Required work:
Your copy begins at the line with "[1039.63-1040.53s]" and runs through the end of the data below. Set down only those lines exactly, without pictures.

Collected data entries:

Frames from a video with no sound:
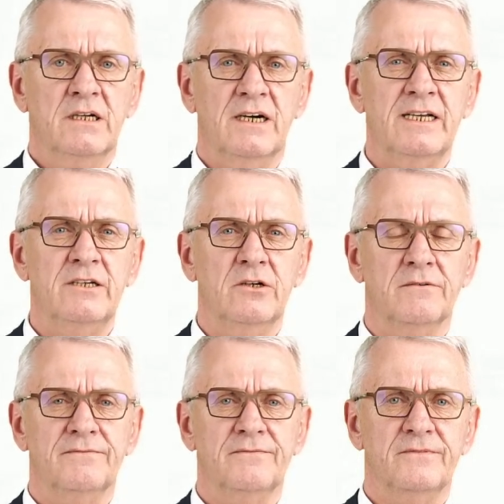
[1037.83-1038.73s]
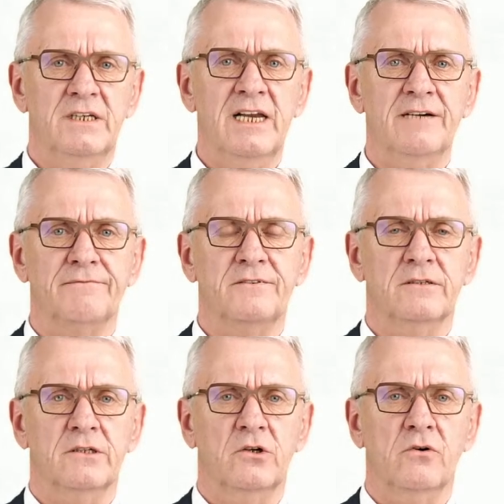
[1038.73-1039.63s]
kind of
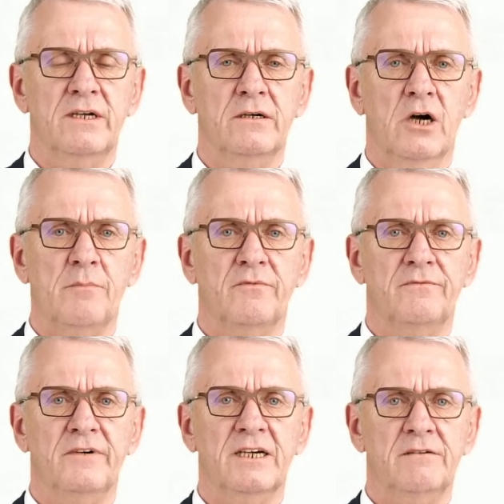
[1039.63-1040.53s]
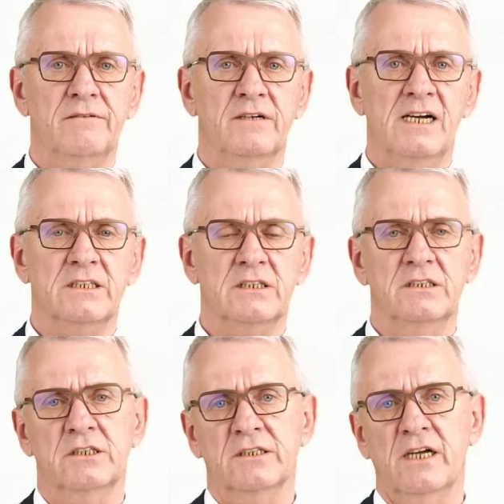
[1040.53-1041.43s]
left going up very
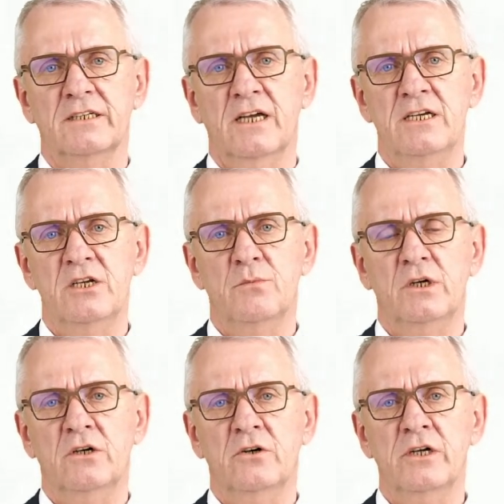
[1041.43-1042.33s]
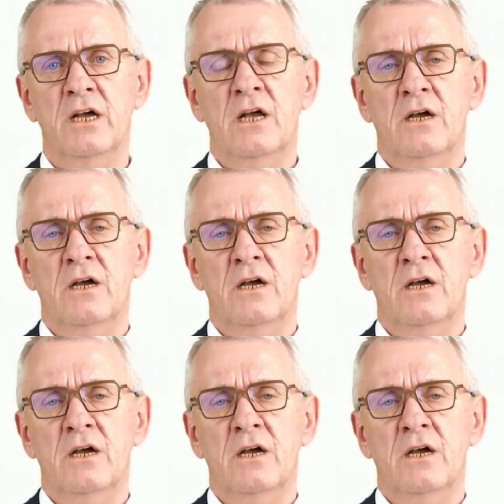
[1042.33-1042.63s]
fast is a titanium alloy.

Task solution:
[1039.63-1040.53s]
[1040.53-1041.43s]
left going up very
[1041.43-1042.33s]
[1042.33-1042.63s]
fast is a titanium alloy.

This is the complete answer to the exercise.